É assim sim, e provar não é difícil. É só entrar em qualquer blog anunciado na Internet que não seja de algum conhecido seu. Existem exceções sim, mas elas provam a regra. A maioria absoluta da profusão estonteante de
.blogspots.coms ou .kit.nets e afins é completamente incognoscível. Ler é insuportavelmente chato.
O feixe diverso e desordenado de famílias lingüísticas de todo diferentes, o Xingu blogueiro, não é uma revolução midiática pois a mídia, a imprensa, pressupõe discussões públicas sobre o comum público, mesmo de maneira tendenciosa. O que se vê nos blogs são discussões completamente particulares sobre o comum tribal, que às vezes, por sorte completa, tange o público.
Para considerar um valor superior aos blogs temos que detestar, num inverso à atitude em relação aos indígenas do Xingu, a existência desses
kuikuros, jurunas e panarás cibernéticos. Claro que não defendo uma instalação de uma novilíngua orwelliana na blogosfera! Só digo que a discussão pública sobre o comum a todos só se dará quando a fonte da tendência egocêntrica dos que expressam sua opinião nesses espaços secar.
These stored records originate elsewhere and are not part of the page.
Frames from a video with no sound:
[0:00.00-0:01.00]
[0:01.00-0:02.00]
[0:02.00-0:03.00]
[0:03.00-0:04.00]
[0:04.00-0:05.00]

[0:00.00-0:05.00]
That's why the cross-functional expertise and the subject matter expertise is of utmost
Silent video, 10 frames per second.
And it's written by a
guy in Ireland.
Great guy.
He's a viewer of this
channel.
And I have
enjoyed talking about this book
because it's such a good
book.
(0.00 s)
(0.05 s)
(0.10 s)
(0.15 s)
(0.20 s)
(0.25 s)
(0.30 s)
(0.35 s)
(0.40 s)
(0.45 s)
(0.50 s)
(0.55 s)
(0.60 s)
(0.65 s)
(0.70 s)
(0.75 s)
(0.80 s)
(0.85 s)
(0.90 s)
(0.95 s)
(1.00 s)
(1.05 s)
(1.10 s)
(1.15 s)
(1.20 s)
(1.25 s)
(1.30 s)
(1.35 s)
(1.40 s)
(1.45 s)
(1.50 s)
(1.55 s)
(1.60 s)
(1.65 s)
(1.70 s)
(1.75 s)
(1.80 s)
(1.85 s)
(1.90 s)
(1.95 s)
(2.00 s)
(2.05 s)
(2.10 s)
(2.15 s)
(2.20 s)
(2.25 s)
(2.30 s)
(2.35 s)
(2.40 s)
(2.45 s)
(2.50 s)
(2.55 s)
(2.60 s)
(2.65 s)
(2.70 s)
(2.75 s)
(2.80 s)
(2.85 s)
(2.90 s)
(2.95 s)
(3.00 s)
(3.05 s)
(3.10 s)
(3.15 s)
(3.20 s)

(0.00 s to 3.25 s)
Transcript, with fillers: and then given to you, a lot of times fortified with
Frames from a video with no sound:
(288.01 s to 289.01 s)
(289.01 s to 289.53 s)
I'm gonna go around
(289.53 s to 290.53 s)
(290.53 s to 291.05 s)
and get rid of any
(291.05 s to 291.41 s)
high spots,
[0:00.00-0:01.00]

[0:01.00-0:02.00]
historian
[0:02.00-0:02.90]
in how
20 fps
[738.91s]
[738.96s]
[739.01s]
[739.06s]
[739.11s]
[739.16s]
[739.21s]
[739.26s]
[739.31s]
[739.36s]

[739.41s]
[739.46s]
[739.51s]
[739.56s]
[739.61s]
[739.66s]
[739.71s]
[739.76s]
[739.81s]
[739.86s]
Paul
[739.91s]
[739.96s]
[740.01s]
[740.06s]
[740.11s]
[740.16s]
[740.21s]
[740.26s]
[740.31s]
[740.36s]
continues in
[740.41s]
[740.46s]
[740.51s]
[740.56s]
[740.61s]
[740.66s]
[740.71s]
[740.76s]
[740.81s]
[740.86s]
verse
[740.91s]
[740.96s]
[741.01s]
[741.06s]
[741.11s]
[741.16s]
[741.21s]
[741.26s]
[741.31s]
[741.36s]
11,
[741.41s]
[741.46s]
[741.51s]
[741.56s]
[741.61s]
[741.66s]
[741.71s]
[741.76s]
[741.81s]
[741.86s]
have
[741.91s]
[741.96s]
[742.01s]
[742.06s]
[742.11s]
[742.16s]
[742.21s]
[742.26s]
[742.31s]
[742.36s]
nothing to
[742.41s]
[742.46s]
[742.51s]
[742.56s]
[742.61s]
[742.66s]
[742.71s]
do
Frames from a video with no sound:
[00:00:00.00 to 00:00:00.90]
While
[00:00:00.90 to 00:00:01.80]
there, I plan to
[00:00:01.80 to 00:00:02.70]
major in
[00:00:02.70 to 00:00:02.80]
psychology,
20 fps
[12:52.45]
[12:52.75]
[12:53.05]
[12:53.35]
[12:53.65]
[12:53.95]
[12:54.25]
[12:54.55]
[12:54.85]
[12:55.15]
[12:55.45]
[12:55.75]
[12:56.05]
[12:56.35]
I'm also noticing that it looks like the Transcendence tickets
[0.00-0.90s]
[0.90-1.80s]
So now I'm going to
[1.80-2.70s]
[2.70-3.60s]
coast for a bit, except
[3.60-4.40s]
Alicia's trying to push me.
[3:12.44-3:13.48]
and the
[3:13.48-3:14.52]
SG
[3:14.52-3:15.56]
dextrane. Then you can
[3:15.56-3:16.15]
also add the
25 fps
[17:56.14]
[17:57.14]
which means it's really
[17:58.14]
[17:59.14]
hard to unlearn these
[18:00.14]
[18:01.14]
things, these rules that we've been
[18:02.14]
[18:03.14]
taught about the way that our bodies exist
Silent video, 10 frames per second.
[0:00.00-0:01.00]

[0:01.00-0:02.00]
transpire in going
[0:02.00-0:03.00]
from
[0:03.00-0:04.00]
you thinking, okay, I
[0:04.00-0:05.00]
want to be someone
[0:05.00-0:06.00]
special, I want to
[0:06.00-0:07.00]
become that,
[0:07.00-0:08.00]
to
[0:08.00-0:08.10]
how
Diferente dos índios que falam línguas diferentes por terem origens culturais diversas falamos línguas diferentes pois não nos interessamos em falar a mesma. Temos diferenças? Claro! Isso é ótimo! Dos melhores ingredientes para a construção de um espaço de diálogo dos mais ricos. Não refuto nossas origens culturais completamente diferentes. O que nos distingue fundamentalmente dos habitantes do Xingu é que escolhemos viver no Xingu.net e essa escolha, na minha opinião, não pode ser feita para satisfazer desejos mesquinhos de se fazerem milhões de monólogos inouvíveis.
O Xingu.net deve caminhar para ser a tão sonhada utopia que seus defensores de hoje tanto exaltam erradamente como verdadeira.